Six projects from five municipalities, for a total value of 565,528 euros, do not receive the requested regional subsidy due to “exhaustion of available credits”, according to the arguments published in the BOC. Two of the initiatives correspond to Los Realejos, the repaving of Lomo Márquez and El Terrero streets (198,417 euros in total and 80,000 requested) and the widening and paving of Lomo Juan de la Guardia street (189,382 and 80,000 euros, respectively). The aid requested by Garachico of 57,715 euros for the Repaving of the Camino Madre del Agua, budgeted at 59,003 euros, was also not accepted. The same occurs with the Conditioning of La Tahona Beach, in San Juan de la Rambla, a council that requested 74,452 euros out of the 84,804 total. The Fasnia City Council’s commitment to rural signage, valued at 14,727 euros, does not receive a subsidy (100%) like that of Guía de Isora with the title of Dissemination of the natural, cultural and ethnographic values of the Teide National Park (19,195 euros).
Denied
Another six grants requested to be developed in the area of the AIS of the Teide National Park were rejected as they were “non-eligible” activities because, according to the argument of the general directorate, they did not comply with the bases of the call for the 2023 financial year.
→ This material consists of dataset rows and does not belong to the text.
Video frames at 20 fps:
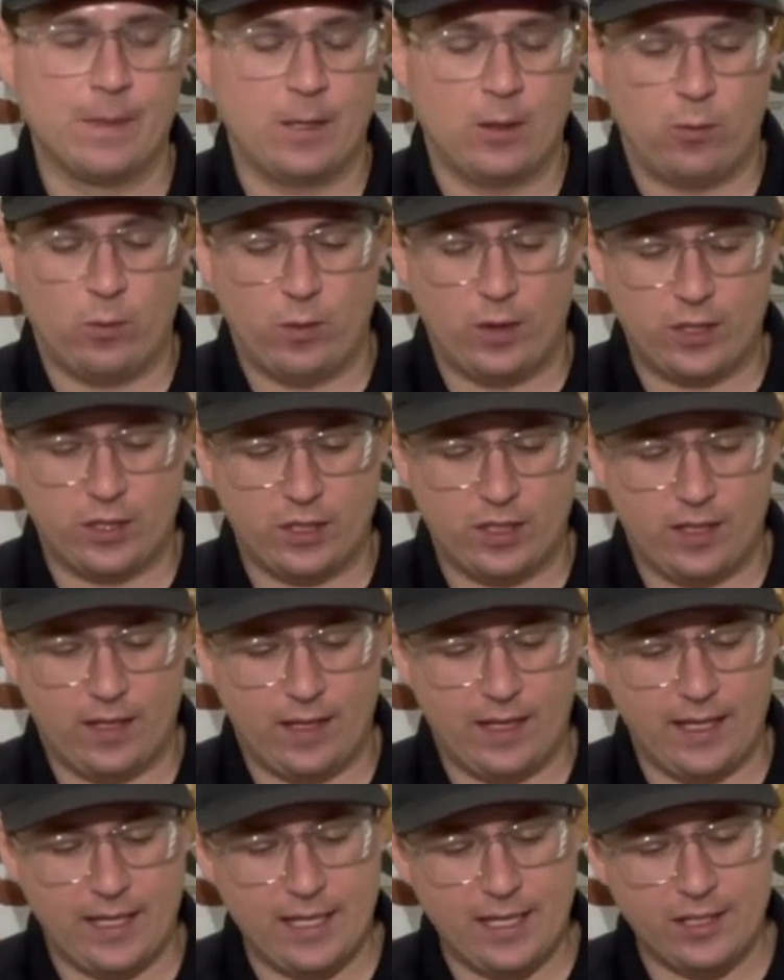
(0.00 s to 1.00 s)
which
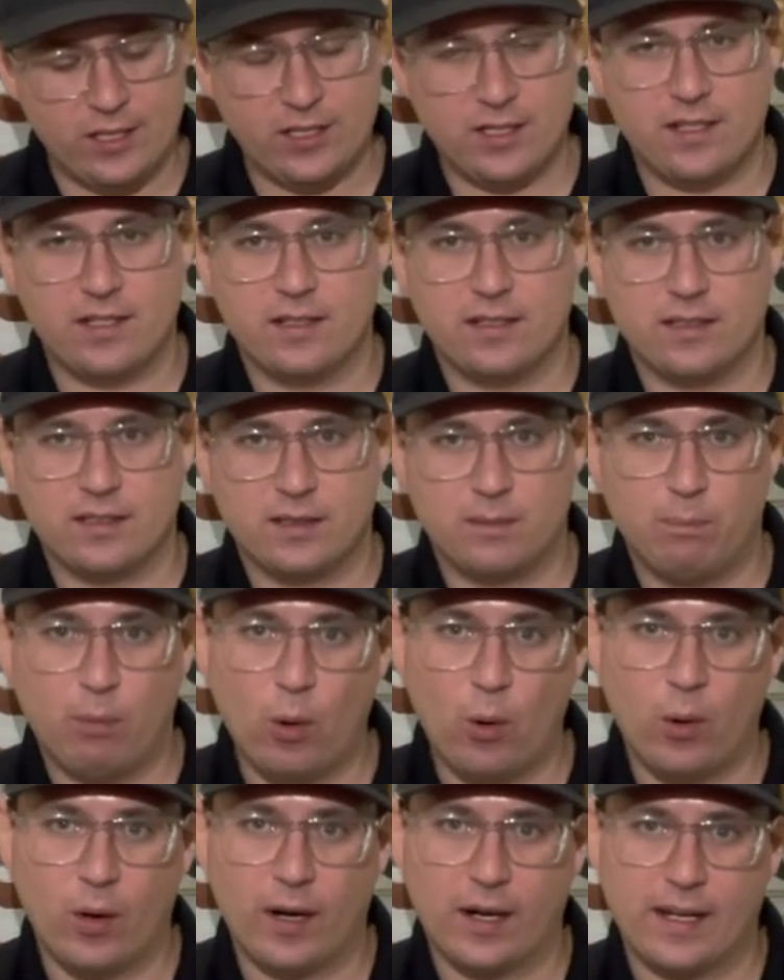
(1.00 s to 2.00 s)
each
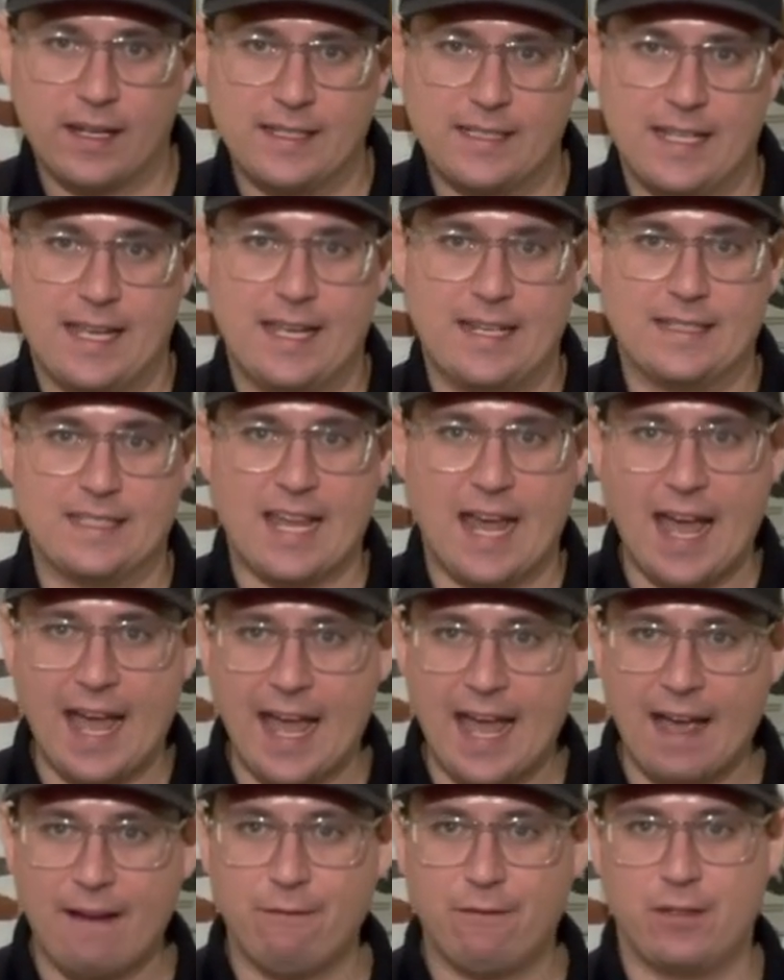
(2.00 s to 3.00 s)
spore contains
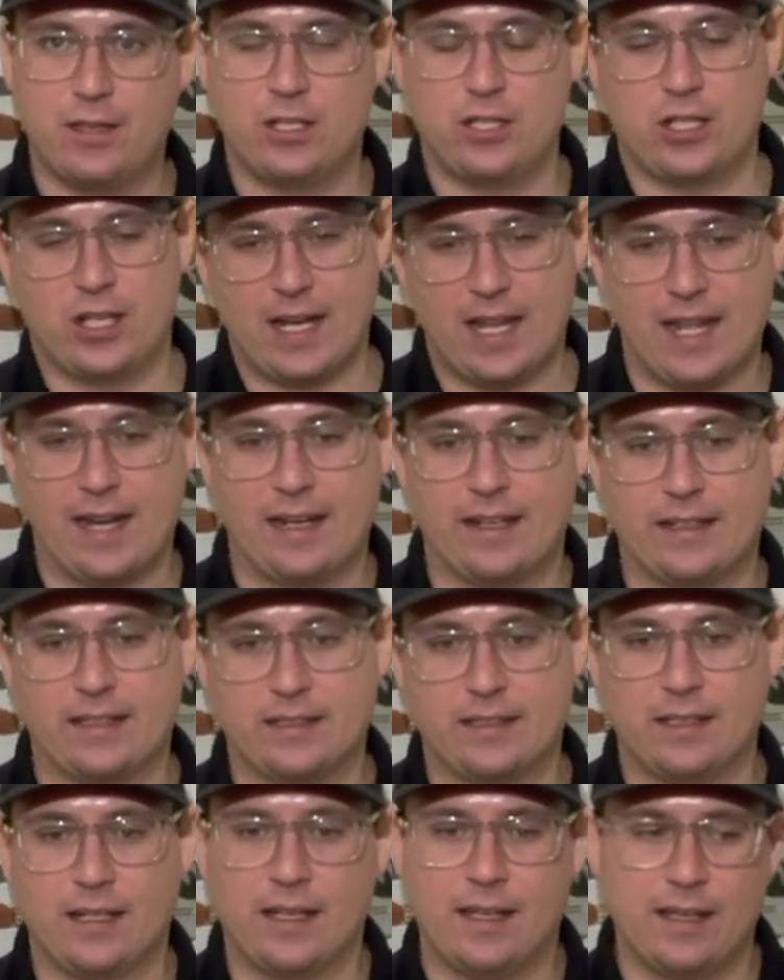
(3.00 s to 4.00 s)
half the genetics
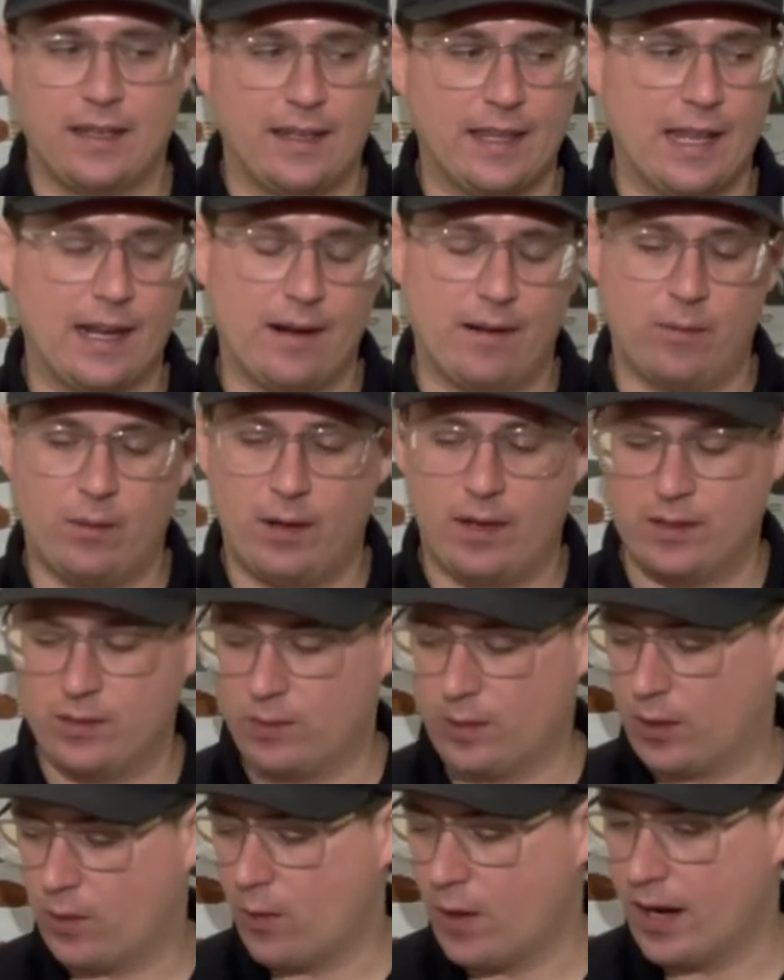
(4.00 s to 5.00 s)
that is
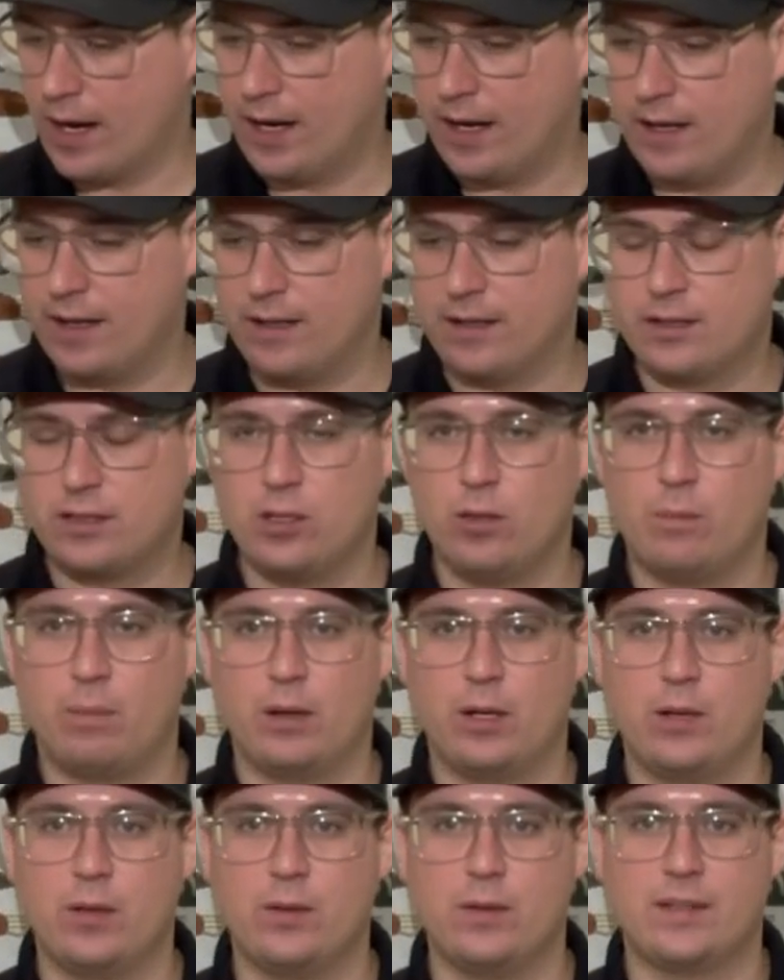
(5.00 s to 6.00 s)
required to
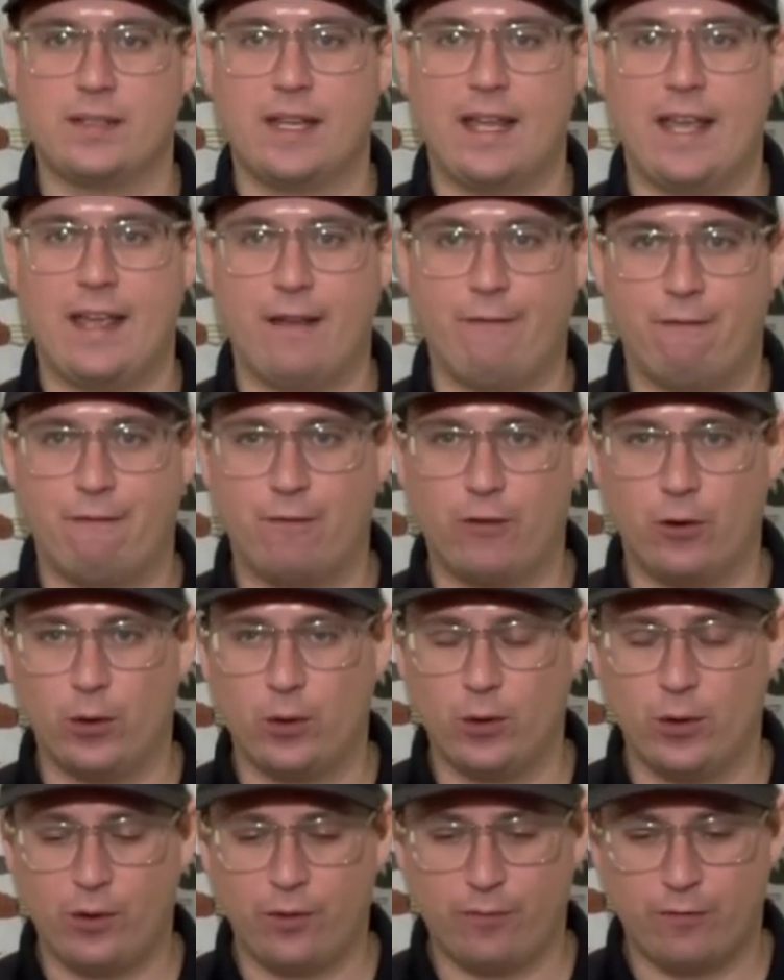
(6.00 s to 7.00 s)
produce a
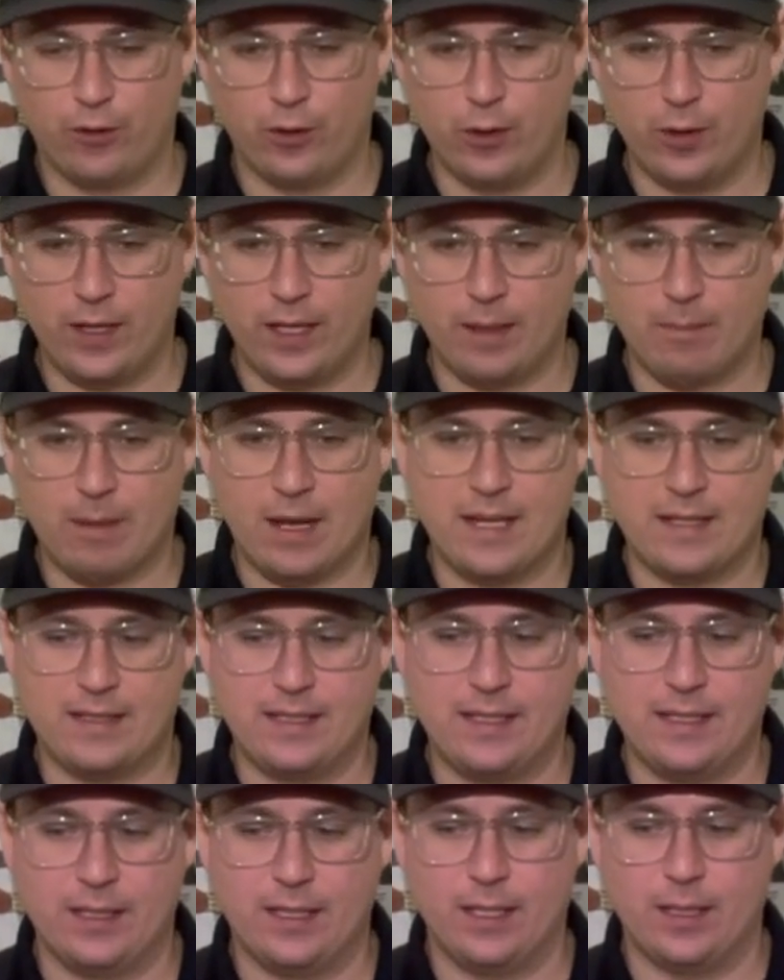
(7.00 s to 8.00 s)
full fruiting
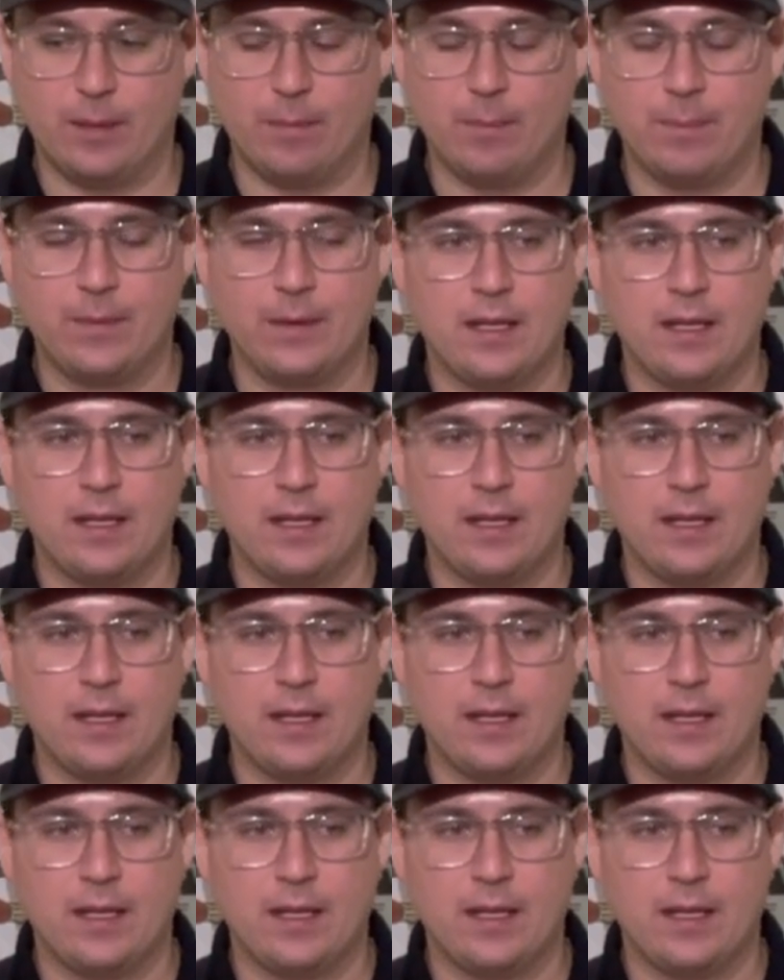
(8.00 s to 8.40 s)
mycelium.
It is the case of Güímar en flor (City Hall of Güímar), Las Abiertas leisure and sports space (City Hall of Icod de los Vinos), Inventory project of tourist resources of the municipality of La Guancha, Replacement of the exterior carpentry of the Casa de La Alhóndiga (City Hall of San Juan de la Rambla), Eradication of Cats in the Protected Areas of Tenerife (Adepac Association) and Ellas wise gomeras/She wise footprints (project by Rut Gómez Linacero).